We're all implicated in this carnage because the relentless violence against women and girls is linked at its core to the wider society's casual willingness to dehumanize women and girls, to see them first and foremost as sexual vessels--objects--and never, ever as the equals of men.
"Once you dehumanize somebody, everything is possible," said Taina Bien-Aimé, executive director of the women's advocacy group Equality Now.
In the Pro-Life Nation of El Salvador, that dehumanization sends women to prison, if they are lucky enough to escape the morgue.
In Argentina, that dehumanization ensures that the primary cause of maternal mortality continues to be complications of illegal abortion.
In Colombia, that dehumanization accounts for 450,000 illegal abortions every year, keeping unsafe abortion a leading cause of maternal mortality.
In Chile, that dehumanization leads to 160,000 illegal abortions each year, in 35% of all pregnancies, and complications of illegal abortion is also a primary cause of maternal mortality.
In Peru, that dehumanization results in 352,000 illegal abortions every year; 40 are carried out every hour, and 1,000 every day.
Around the world, that dehumanization of women and girls kills 70,000 of them every year, all dead as a result of illegal abortion.
Criminalizing abortion has never stopped women in any place, or at any time in history, from having abortions. Now as ever, the politically expedient dehumanization of women kills. And when the Death Pimps of the Christian Right -- or well-manicured political commentators -- condemn safe, professional abortion care, what they are really saying is that that's all right with them.

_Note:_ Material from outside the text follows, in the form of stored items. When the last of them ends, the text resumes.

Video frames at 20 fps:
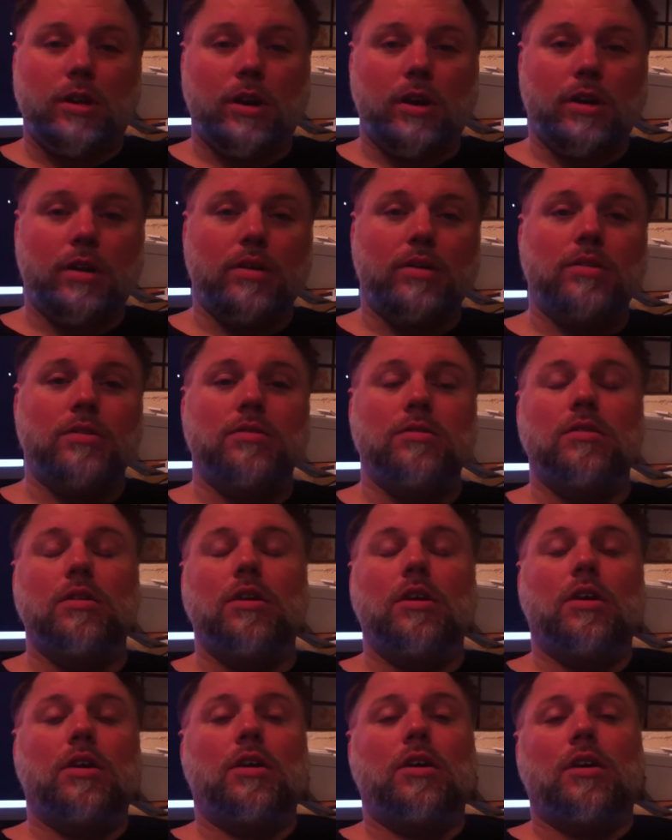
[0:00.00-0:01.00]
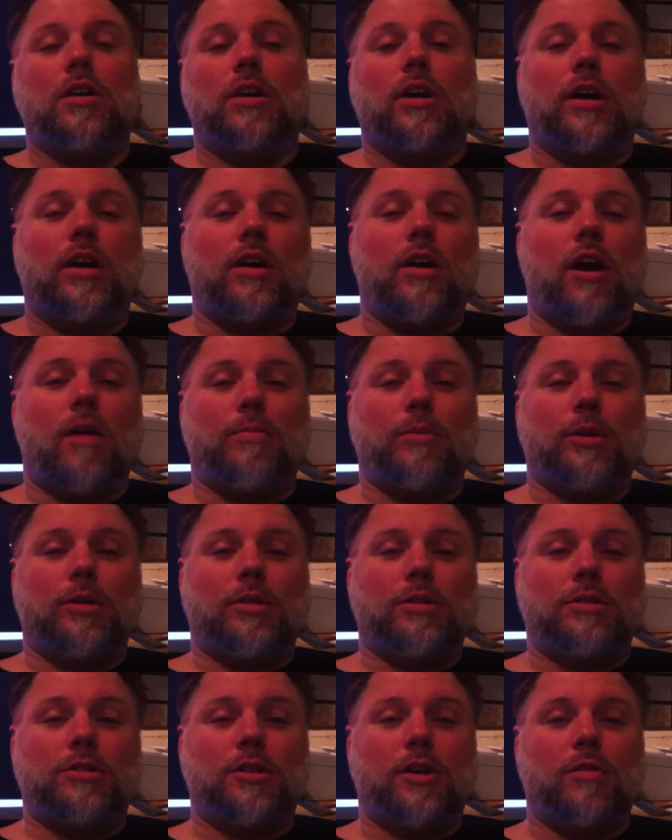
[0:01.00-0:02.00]
there and operate
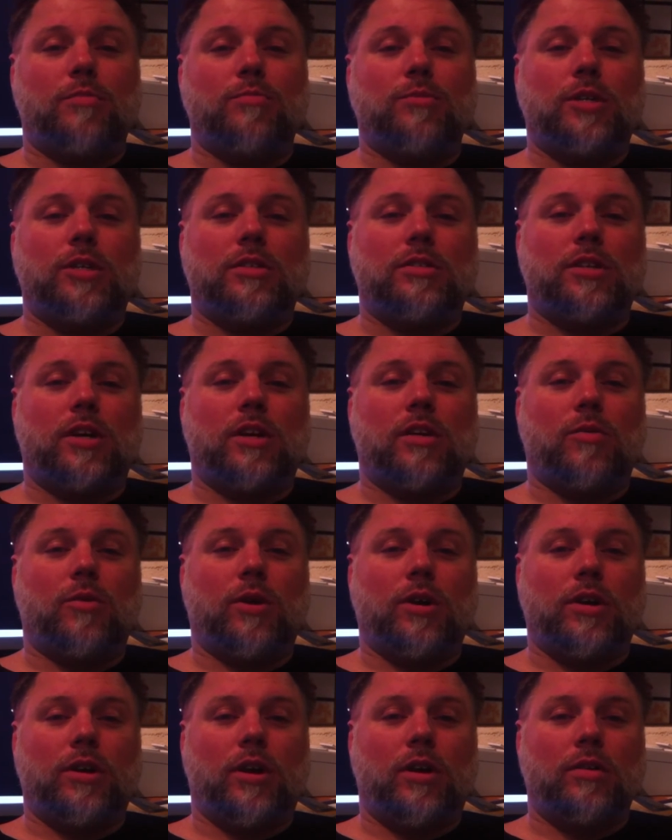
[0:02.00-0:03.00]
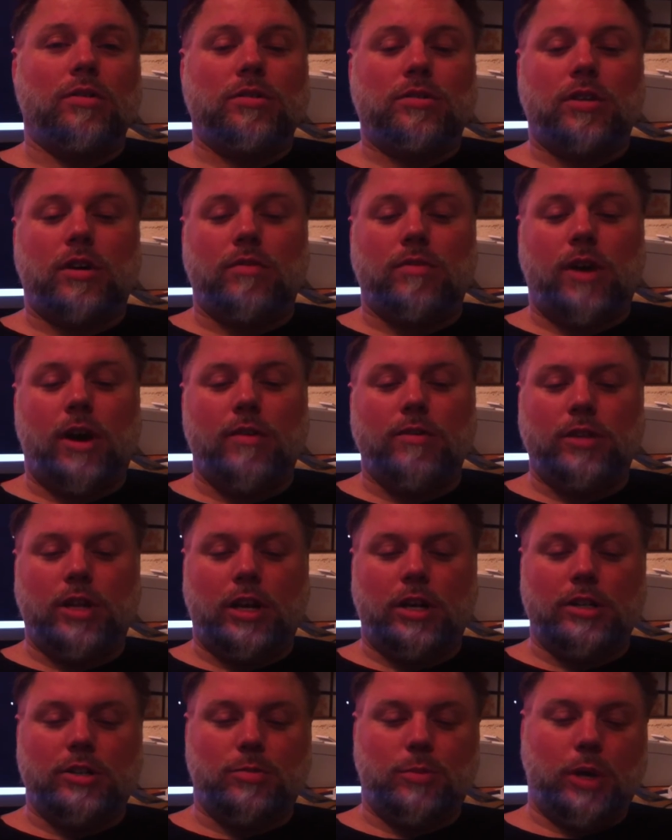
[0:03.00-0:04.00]
the ship and tell it where to go and stuff. I haven't
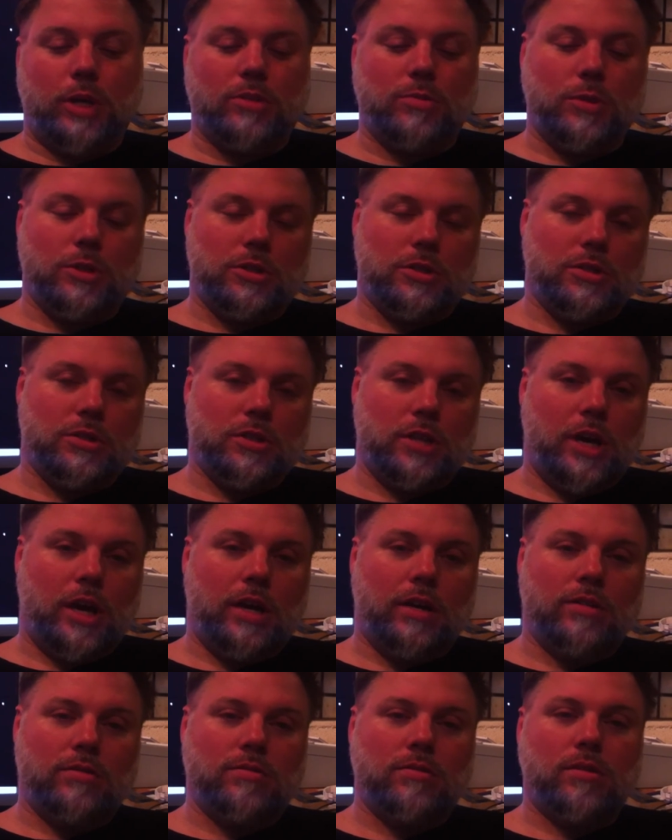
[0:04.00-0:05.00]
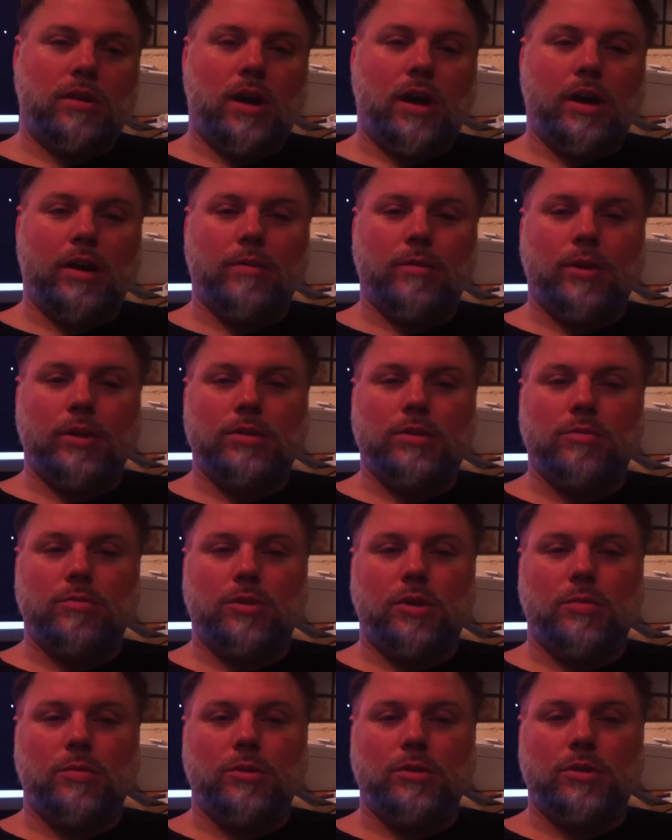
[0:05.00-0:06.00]
done any space missions yet. I read some
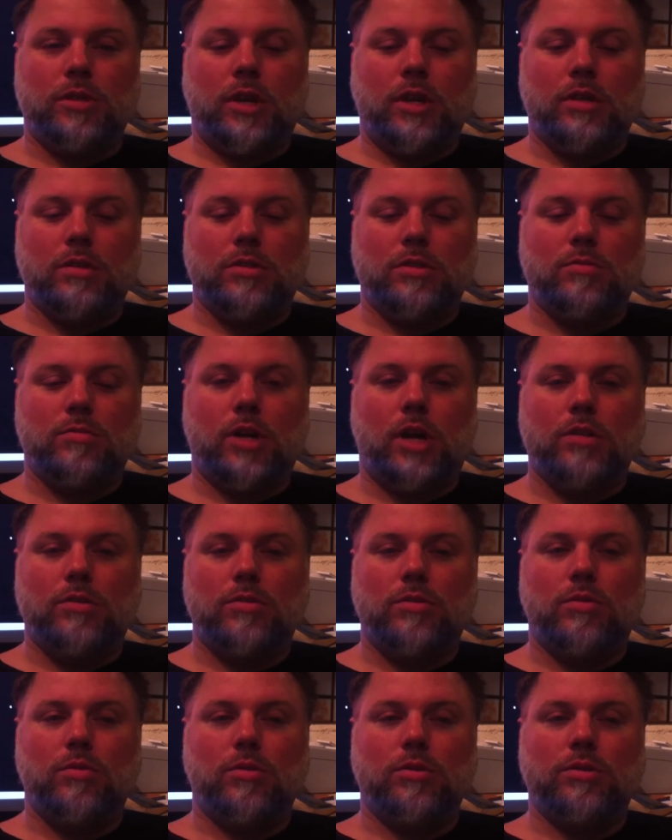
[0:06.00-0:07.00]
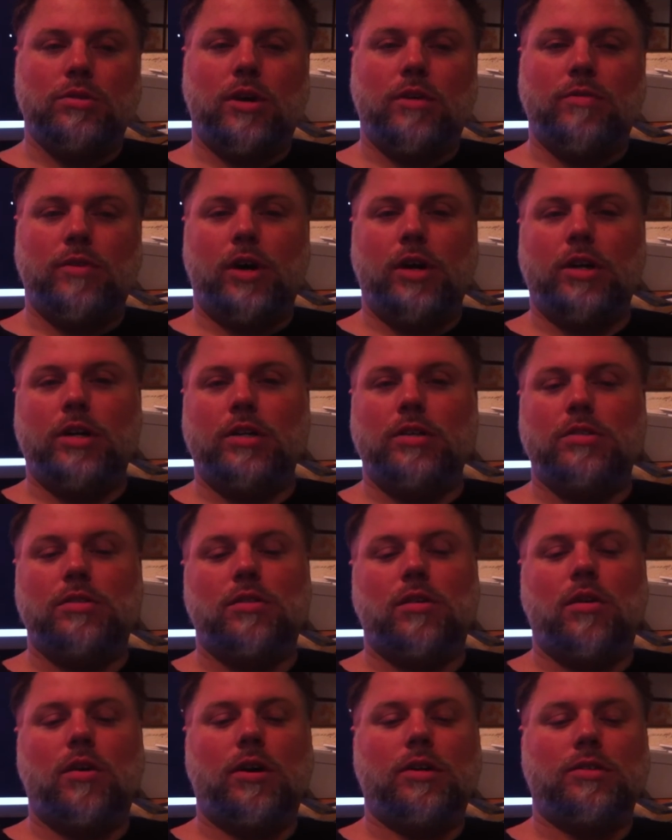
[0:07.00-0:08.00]
people saying some not too cool stuff on it,
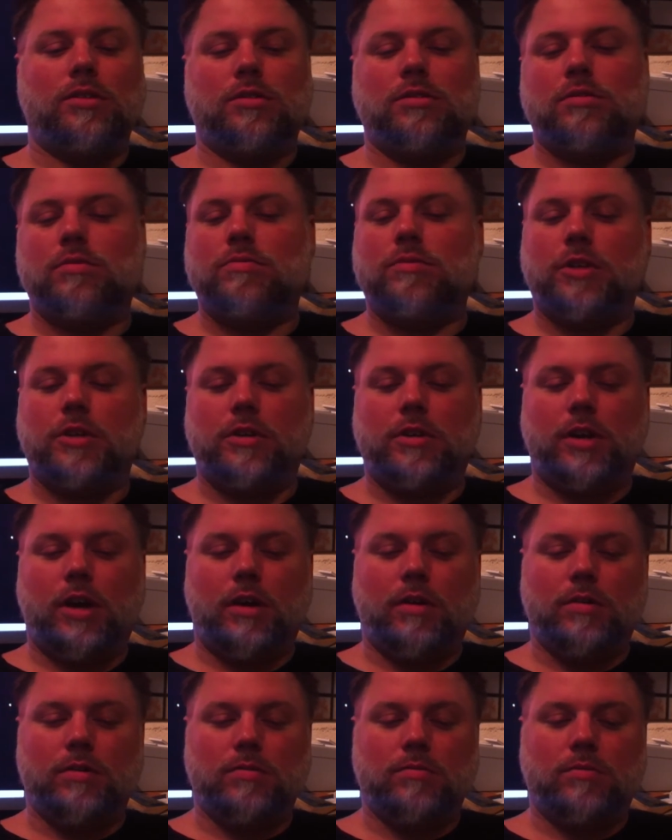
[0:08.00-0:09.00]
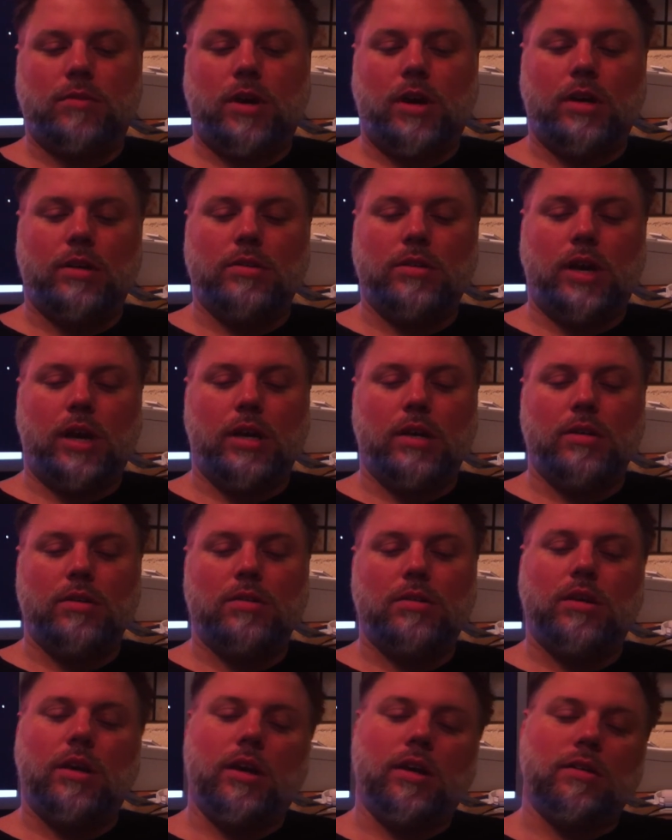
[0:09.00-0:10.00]
so I just figured I would hang tight
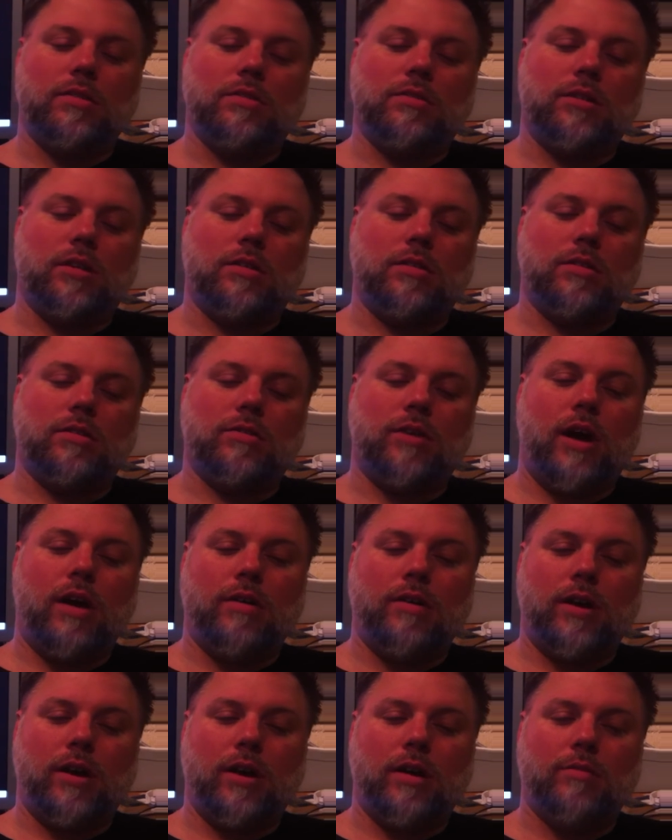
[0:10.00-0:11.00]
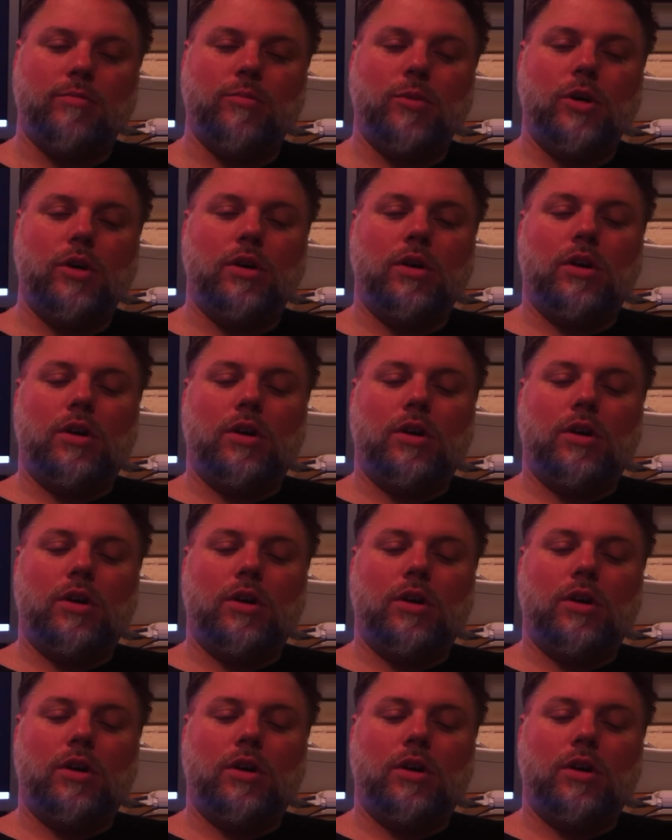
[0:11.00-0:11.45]
and stick to the ground game.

Only 35 years ago, that same dehumanization killed women right here at home. Dr. William Harrison recently wrote of what he saw at first hand.
Over the next few years, I was exposed to real life as it is lived by millions of people who don't have the sanctification granted in America to those who are white, male, well educated, well gene-ed, well nurtured, well advantaged.
I learned it - really made it a part of my essential being - by seeing the repercussions of desperation walk, and crawl, and be carried through our emergency room door three, four, five times, every night for four years. Each night we would admit to the wards of University Hospital in Little Rock (a fairly small hospital, as metropolitan hospitals go) girls and women with raging fevers, extraordinary uterine and pelvic infections, enormous blood loss, and a multitude of serious injuries of the pelvic and intra-abdominal organs as a result of illegal and self-induced abortions.
Like Dr. Harrison and many of his colleagues, Dr. Harry Jonas remembers what all too many have forgotten -- that "for 25 years prior to Roe v. Wade in my state of Missouri, the most common cause of death in women of childbearing age was death due to infected, illegal, self-induced abortion. Since Roe v. Wade, it's not on the radar screen anymore."
Now an openly anti-abortion Supreme Court and the incremental gutting of Roe’s promise with state-level TRAP laws are bringing our past back into view, although still largely shrouded from public recognition by a fog of "moderate" obfuscation.
This is what needless death once looked like without her shroud. A perfectly nice, everyday woman -- a daughter, a sister, a mother -- dead on the floor of a motel room at 27.
Once more she awaits us, lying quietly beneath the certain moral comfort of cosmic shame.